Without including any images, repeat the listing below exactly.
▼
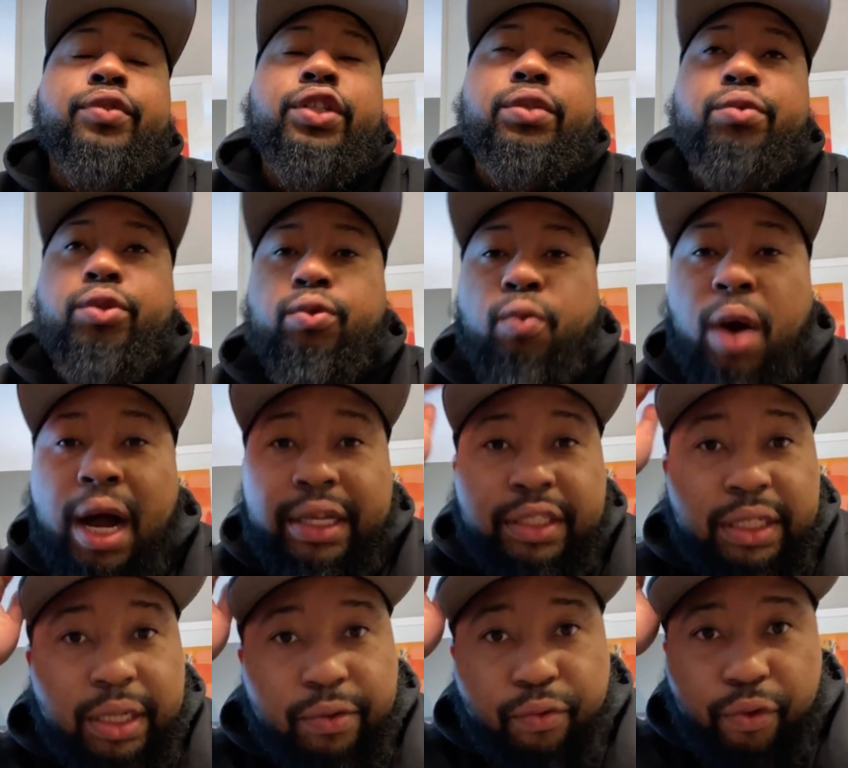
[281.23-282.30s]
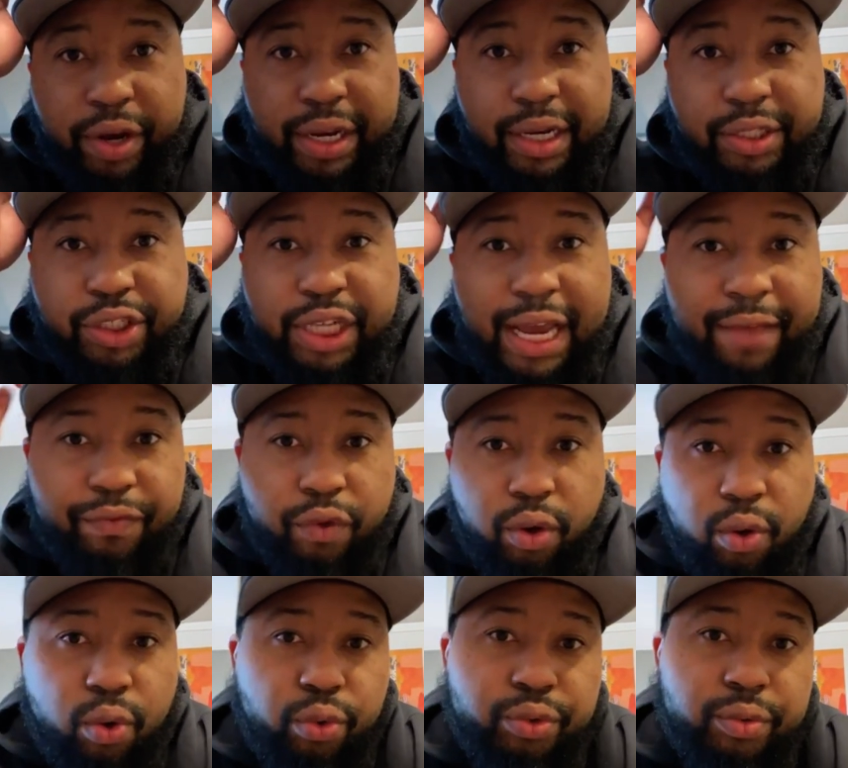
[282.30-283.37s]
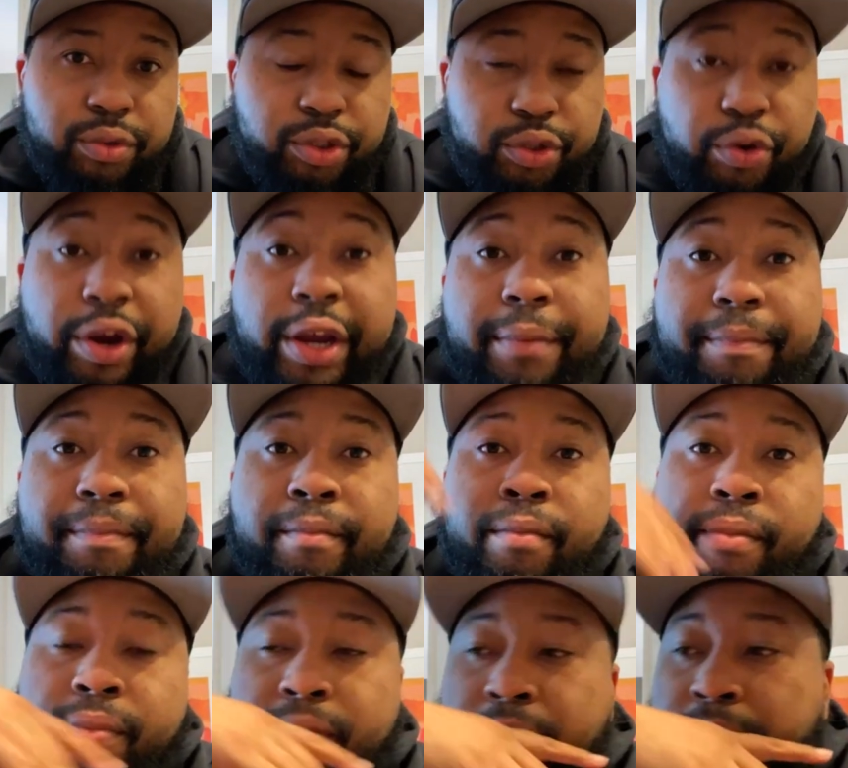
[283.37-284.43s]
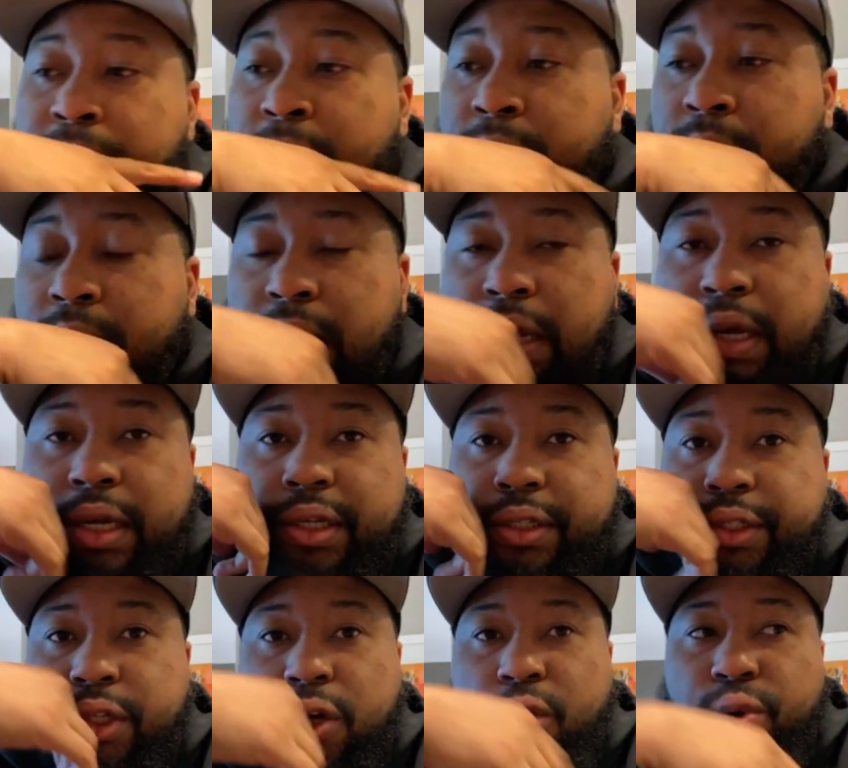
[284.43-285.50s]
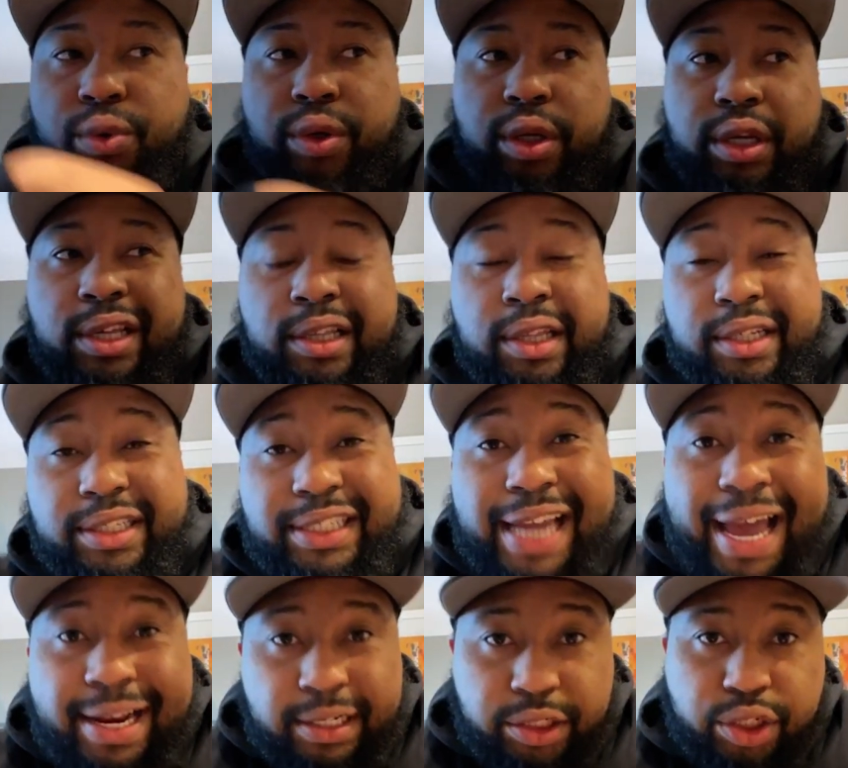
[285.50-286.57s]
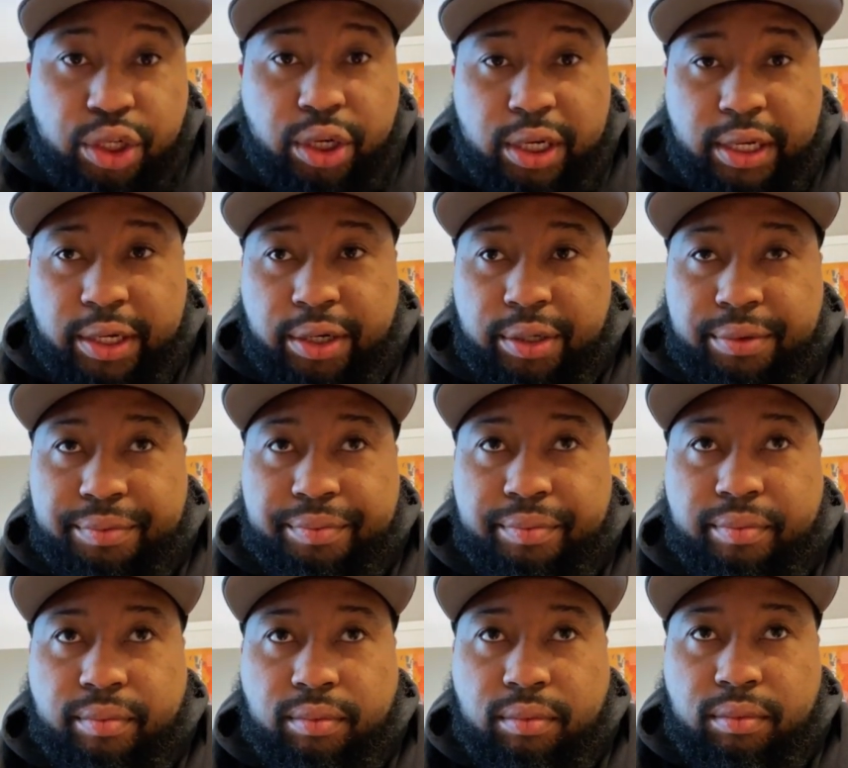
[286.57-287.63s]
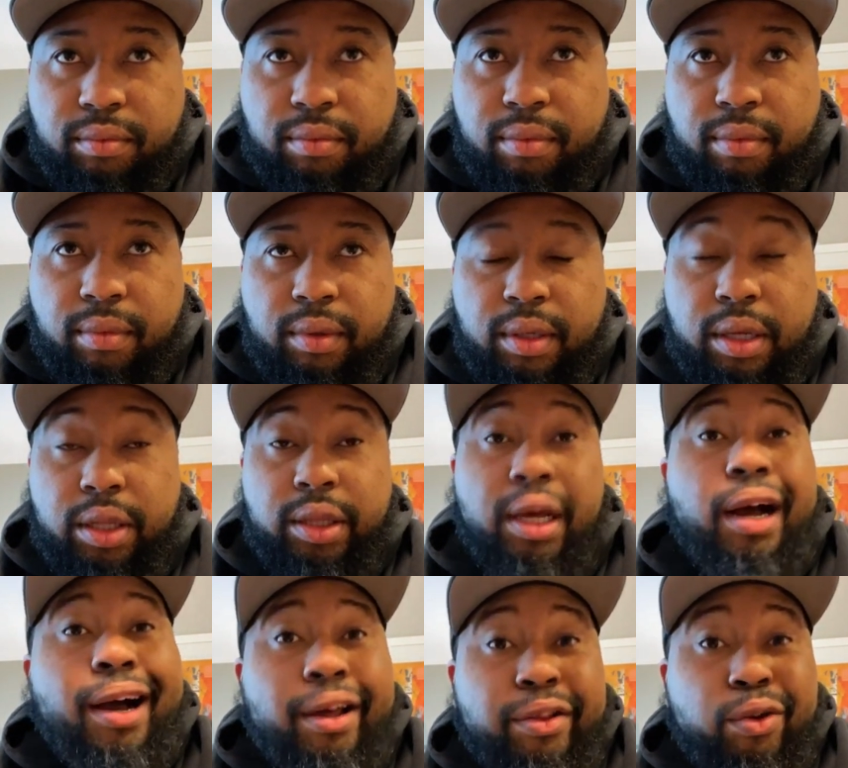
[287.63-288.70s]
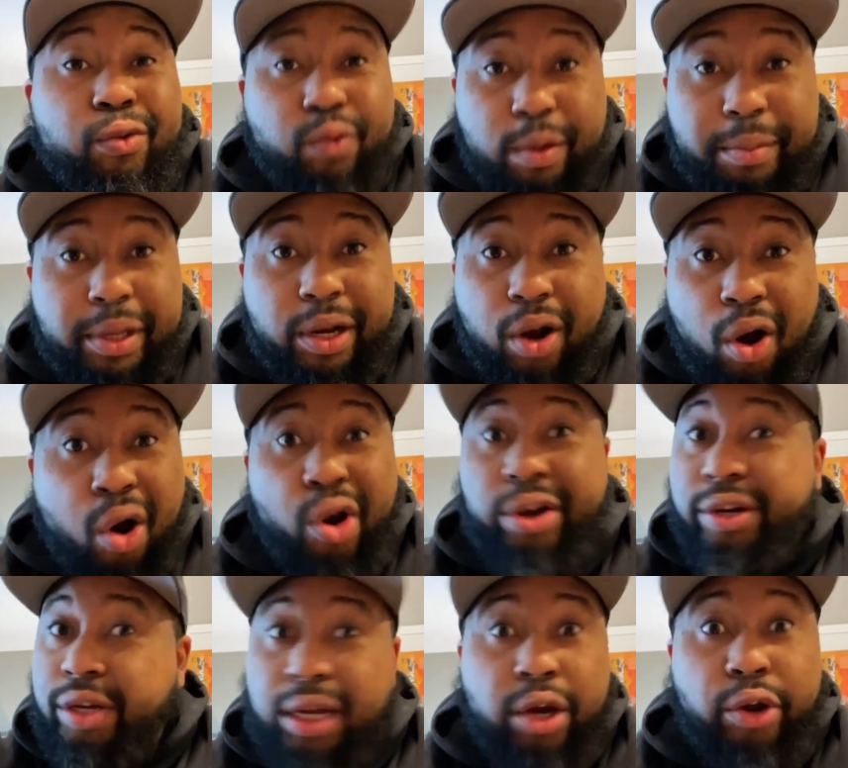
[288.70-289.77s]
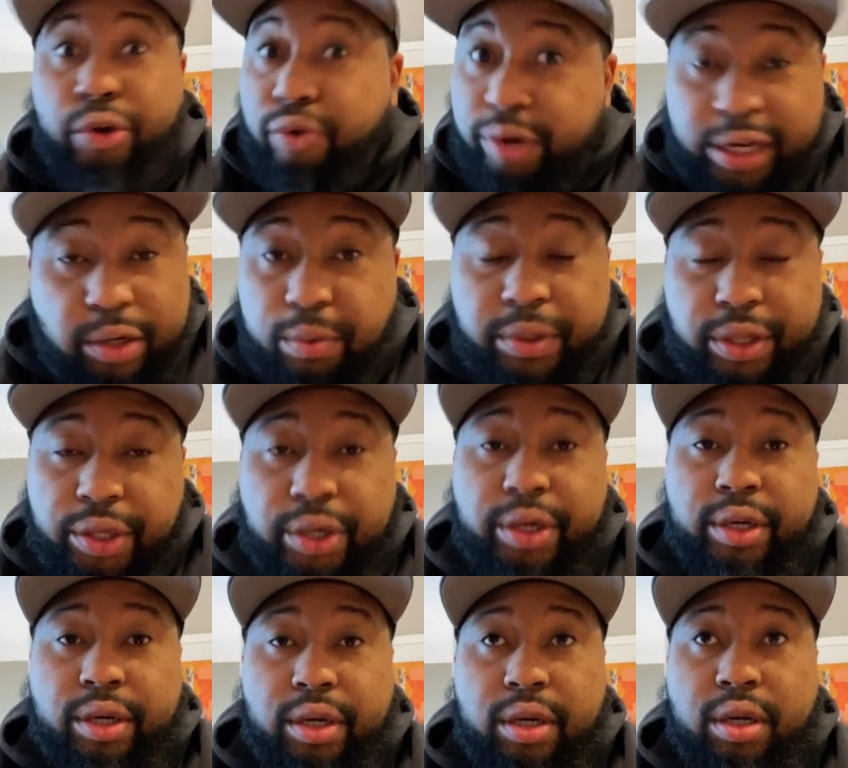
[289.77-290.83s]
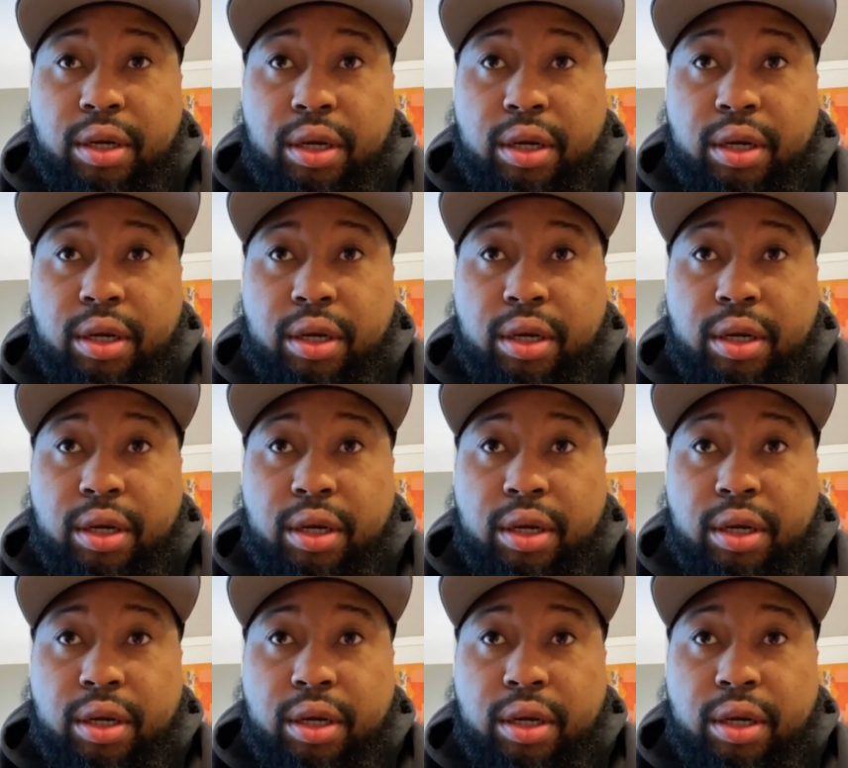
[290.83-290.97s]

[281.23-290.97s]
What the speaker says: she was watching and reading the chat the whole stream. So the chat is cooking her. The other women aren't agreeing with her.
▲
• _OUTPUT FOR THIS EXERCISE_:
[281.23-282.30s]
[282.30-283.37s]
[283.37-284.43s]
[284.43-285.50s]
[285.50-286.57s]
[286.57-287.63s]
[287.63-288.70s]
[288.70-289.77s]
[289.77-290.83s]
[290.83-290.97s]

[281.23-290.97s]
What the speaker says: she was watching and reading the chat the whole stream. So the chat is cooking her. The other women aren't agreeing with her.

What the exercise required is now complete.